Estado paga novo tratamento para doentes com atrofia muscular espinal

Governo aprovou financiamento de 10 milhões de euros por ano para o “primeiro medicamento” destinado a tratar “várias dezenas de doentes” com atrofia muscular espinhal. Doença afeta cerca de 110 pessoas em Portugal.

Estado paga novo tratamento para doentes com atrofia muscular espinal

“O Ministério da Saúde autorizou o financiamento do primeiro medicamento para a atrofia muscular espinhal 5 q, uma doença neuromuscular rara que causa atrofia e fraqueza muscular”, pode ler-se no comunicado do ministério da Saúde.

Em causa está “o medicamento Spinraza”, que vai poder ser utilizado pelos “doentes dos tipos I, II e III” que padecem desta doença neuromuscular rara. O ministério orçou o investimento em “cerca de 10 milhões de euros por ano” e quantificou genericamente que está prevista a “inclusão de várias dezenas de doentes no tratamento”.

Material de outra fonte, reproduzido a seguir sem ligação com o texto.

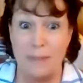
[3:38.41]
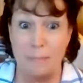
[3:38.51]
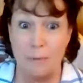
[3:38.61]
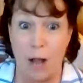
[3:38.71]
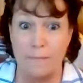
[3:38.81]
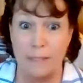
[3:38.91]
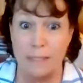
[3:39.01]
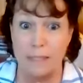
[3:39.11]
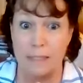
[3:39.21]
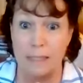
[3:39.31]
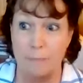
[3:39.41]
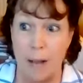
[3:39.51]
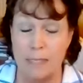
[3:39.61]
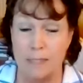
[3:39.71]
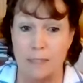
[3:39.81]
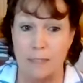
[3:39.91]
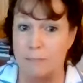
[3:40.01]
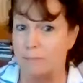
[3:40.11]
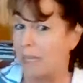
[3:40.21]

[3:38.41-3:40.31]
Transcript: the prophets, the apostles.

Para além de causar atrofia e fraqueza muscular, a doença provoca dificuldades respiratórias. A forma mais grave da doença (o tipo I) é registada em bebés, que, habitualmente sem o tratamento indicado, dificilmente chegam a completar dois anos de vida.

“A aprovação deste medicamento antecipa e alarga a proposta aprovada no parlamento em sede de Orçamento do Estado, que determina o tratamento de todos os doentes de tipo I e II nos hospitais do Serviço Nacional de Saúde”, realçou o ministério.

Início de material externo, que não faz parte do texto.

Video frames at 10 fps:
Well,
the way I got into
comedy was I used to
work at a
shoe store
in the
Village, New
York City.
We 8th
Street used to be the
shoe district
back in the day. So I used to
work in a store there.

A luta pela introdução do fármaco em Portugal (que em Espanha já está disponível mais de um ano), tem sido impulsionada pela Associação Portuguesa de Neuromusculares. Alguns pais de crianças com a doença recolheram mais de quatro mil assinaturas para uma petição que conseguiram levar ao Parlamento.

Até agora, o medicamento estava apenas disponível de forma condicionada: ou seja, apenas para alguns doentes e mediante uma autorização excecional, no âmbito de um programa de acesso precoce sem custos para o estado. No entanto, a partir de 2019, nem todas as pessoas referenciadas com a doença terão acesso ao tratamento, segundo avança o DN. Cada doente terá de fazer um exame de modo a verificar se vai beneficiar (ou não) do fármaco.

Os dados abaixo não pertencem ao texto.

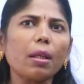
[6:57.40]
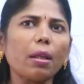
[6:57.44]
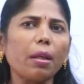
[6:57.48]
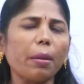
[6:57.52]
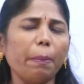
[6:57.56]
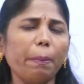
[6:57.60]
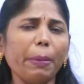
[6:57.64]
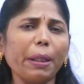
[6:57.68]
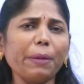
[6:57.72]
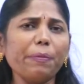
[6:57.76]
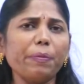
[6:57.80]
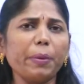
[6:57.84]

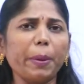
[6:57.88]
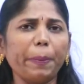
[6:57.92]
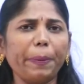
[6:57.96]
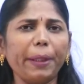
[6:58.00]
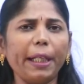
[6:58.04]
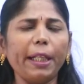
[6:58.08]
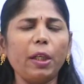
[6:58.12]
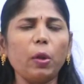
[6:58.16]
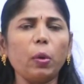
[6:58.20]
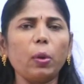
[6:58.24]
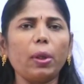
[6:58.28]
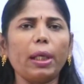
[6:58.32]

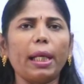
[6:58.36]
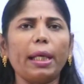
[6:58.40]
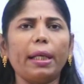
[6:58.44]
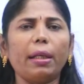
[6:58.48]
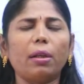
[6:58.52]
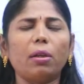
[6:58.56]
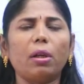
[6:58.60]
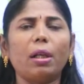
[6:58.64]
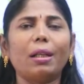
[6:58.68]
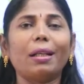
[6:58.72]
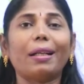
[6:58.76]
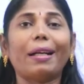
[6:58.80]

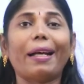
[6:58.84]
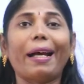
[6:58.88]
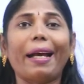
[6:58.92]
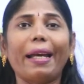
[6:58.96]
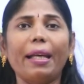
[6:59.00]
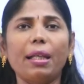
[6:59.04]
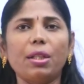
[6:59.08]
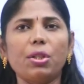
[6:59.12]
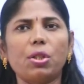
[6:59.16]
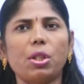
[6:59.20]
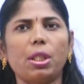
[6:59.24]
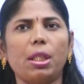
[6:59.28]
peptidoglycan,
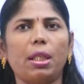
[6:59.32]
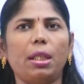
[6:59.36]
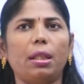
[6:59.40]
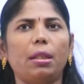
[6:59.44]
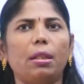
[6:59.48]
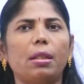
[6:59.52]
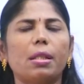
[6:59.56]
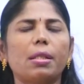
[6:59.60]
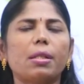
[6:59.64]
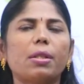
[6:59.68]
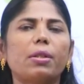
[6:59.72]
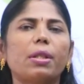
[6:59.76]
chitin.
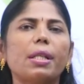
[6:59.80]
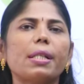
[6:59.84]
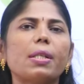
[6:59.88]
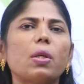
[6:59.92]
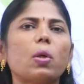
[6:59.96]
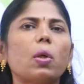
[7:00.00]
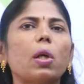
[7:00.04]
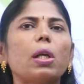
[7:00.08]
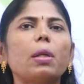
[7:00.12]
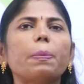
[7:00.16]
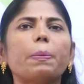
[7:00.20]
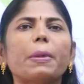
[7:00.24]
So these are
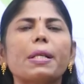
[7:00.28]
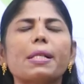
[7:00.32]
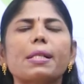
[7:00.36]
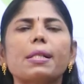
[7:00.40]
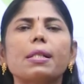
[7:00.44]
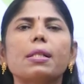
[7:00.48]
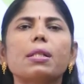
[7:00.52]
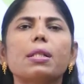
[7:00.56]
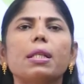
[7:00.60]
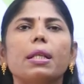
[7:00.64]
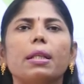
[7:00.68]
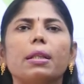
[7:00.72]
all
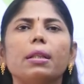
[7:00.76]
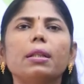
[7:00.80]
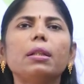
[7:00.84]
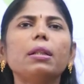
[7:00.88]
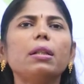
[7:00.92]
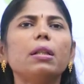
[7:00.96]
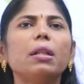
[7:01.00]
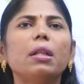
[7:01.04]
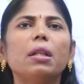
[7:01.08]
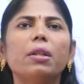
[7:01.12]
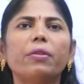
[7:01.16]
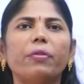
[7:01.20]
present in the
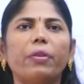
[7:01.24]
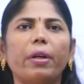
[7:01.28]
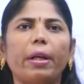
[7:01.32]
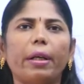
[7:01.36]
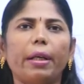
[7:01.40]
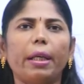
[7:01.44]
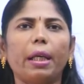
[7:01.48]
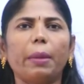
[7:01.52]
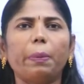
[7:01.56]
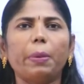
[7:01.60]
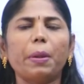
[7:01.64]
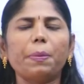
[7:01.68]

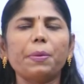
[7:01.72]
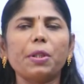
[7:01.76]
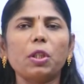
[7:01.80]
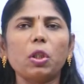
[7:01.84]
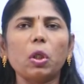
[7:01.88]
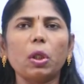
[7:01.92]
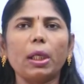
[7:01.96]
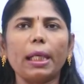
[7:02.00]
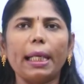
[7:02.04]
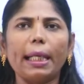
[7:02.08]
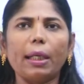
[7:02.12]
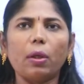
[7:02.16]
fungi.
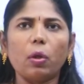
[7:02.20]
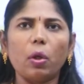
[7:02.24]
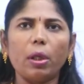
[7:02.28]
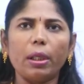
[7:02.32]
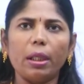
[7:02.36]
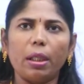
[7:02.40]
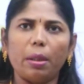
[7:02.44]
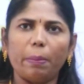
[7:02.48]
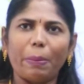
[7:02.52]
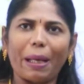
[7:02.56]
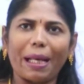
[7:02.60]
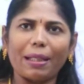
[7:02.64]
Peptidoglycan
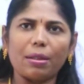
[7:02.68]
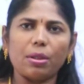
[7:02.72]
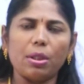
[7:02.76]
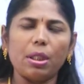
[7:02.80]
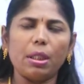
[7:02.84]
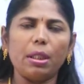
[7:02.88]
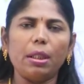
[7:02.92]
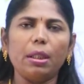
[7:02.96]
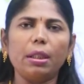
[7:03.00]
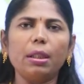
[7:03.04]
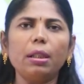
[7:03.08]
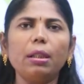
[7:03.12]
in
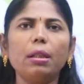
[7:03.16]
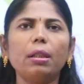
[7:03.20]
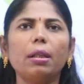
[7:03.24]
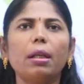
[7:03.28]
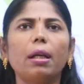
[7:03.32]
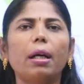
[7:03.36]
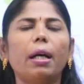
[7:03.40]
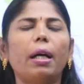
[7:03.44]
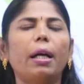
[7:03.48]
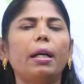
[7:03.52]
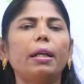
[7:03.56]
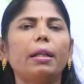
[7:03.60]
bacteria,
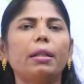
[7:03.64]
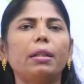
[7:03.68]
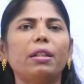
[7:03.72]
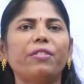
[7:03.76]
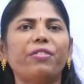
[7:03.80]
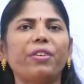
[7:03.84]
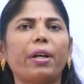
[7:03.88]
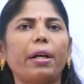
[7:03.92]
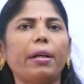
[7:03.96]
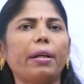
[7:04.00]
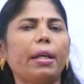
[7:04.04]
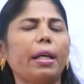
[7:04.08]
and in the
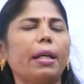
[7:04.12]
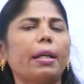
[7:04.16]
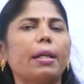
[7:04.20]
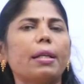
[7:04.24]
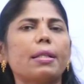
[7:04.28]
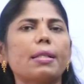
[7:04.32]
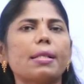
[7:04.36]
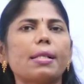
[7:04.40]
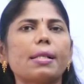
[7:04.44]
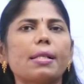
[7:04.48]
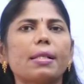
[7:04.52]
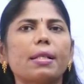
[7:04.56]
fungi
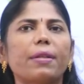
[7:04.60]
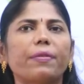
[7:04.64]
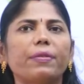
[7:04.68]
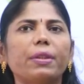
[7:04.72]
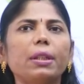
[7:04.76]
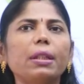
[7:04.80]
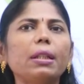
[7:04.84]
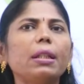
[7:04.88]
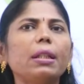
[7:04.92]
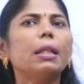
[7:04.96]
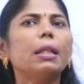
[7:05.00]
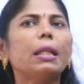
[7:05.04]
consists of
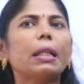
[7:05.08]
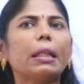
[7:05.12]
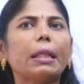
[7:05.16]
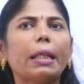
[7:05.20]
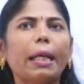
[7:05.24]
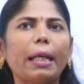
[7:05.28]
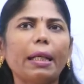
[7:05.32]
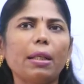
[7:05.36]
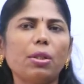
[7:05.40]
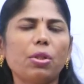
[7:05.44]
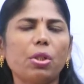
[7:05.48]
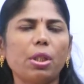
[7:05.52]
the
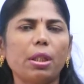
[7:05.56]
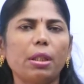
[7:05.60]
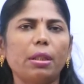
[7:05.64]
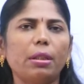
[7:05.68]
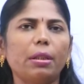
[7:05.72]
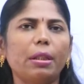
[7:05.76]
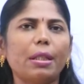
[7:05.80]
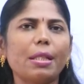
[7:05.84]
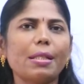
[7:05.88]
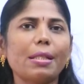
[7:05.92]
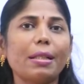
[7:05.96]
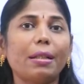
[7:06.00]
chitin.
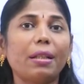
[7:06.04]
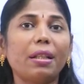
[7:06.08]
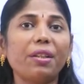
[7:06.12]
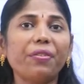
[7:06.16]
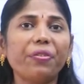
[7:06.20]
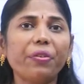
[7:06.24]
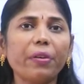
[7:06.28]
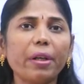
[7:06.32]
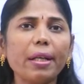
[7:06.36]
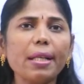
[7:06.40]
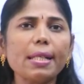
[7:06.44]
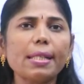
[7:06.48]
That is a
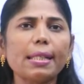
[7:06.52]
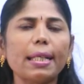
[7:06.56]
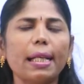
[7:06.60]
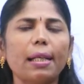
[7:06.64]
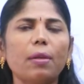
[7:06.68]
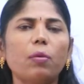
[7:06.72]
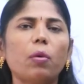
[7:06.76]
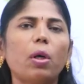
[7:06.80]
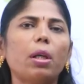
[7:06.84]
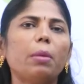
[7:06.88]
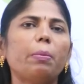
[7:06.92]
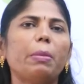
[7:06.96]
different cell
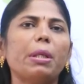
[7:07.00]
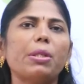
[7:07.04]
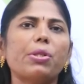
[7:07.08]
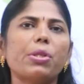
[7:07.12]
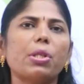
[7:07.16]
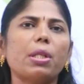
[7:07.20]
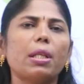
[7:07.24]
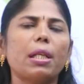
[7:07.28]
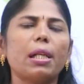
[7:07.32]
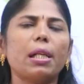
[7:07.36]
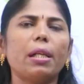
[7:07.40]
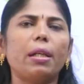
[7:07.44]
wall
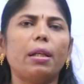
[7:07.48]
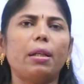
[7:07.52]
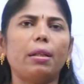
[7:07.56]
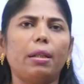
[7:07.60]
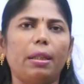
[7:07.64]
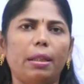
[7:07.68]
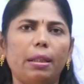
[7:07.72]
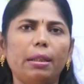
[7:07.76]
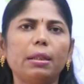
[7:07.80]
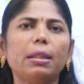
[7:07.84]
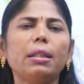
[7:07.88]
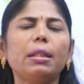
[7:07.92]
material
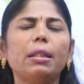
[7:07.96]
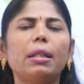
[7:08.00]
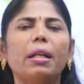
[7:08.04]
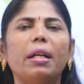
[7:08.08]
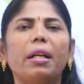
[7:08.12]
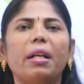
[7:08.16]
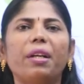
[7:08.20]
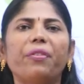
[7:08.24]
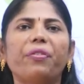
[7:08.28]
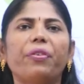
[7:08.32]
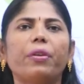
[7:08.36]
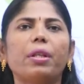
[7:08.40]
in the
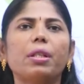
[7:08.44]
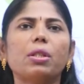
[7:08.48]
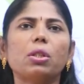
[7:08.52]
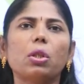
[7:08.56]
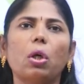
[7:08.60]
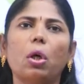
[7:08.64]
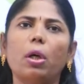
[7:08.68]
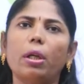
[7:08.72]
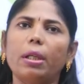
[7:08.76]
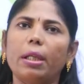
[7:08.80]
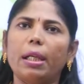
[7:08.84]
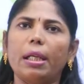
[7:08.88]
different
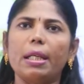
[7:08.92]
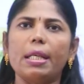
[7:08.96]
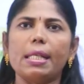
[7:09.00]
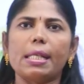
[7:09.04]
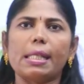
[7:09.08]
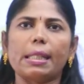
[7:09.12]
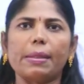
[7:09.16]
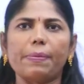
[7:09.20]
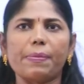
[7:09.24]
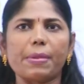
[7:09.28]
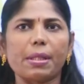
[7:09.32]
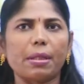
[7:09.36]

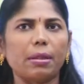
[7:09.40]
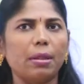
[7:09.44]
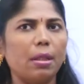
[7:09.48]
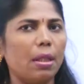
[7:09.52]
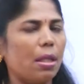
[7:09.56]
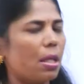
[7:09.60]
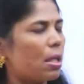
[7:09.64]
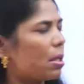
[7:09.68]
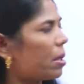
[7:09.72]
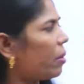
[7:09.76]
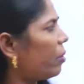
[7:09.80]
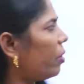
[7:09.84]
organisms.
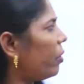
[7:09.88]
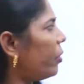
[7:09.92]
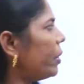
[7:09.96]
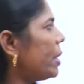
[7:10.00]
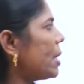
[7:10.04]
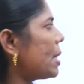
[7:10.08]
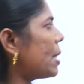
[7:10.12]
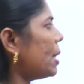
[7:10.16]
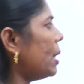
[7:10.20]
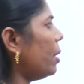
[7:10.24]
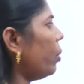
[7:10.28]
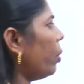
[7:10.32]
So we will
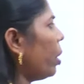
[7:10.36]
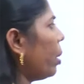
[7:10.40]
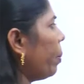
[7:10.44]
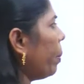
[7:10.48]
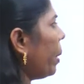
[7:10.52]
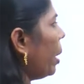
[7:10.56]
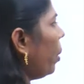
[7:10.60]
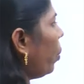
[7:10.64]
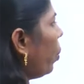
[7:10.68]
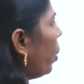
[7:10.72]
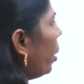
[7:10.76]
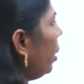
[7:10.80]
see one
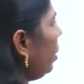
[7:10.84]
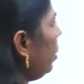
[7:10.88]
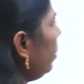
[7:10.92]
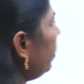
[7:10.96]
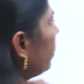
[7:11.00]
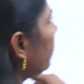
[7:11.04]
by one.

O medicamento, produzido pela multinacional farmacêutica Biogen, consegue fazer com que o organismo produza uma proteína que os doentes têm em falta no seu sistema nervoso central.

A tutela da Saúde considerou ainda que, com este investimento, está a dar “um sinal claro” do seu “empenho em garantir o acesso aos medicamentos de que os cidadãos necessitam” e que está “na primeira linha do investimento em inovação”. A mesma fonte referiu que a avaliação feita ao fármaco pelo Infarmed detetou “benefícios adicionais face aos anteriores tratamentos”, que apenas se destinavam aos sintomas da doença, como a atrofia ou a fraqueza muscular.

O ministério sublinhou que a Associação Portuguesa de Neuromusculares (APN) foi envolvida” neste processo e que os doentes que integrara a fase de avaliação foram “tratados através de autorizações de utilização especial (AUE), parte das quais no âmbito de um Programa de Acesso Precoce (PAP)”, num processo “sem custos para o Estado”.

“A equidade no acesso a este tratamento fica garantida, bem como a monitorização contínua da sua efetividade pelo Infarmed, à semelhança do que aconteceu com a hepatite C e através de financiamento centralizado”, considerou o organismo governamental.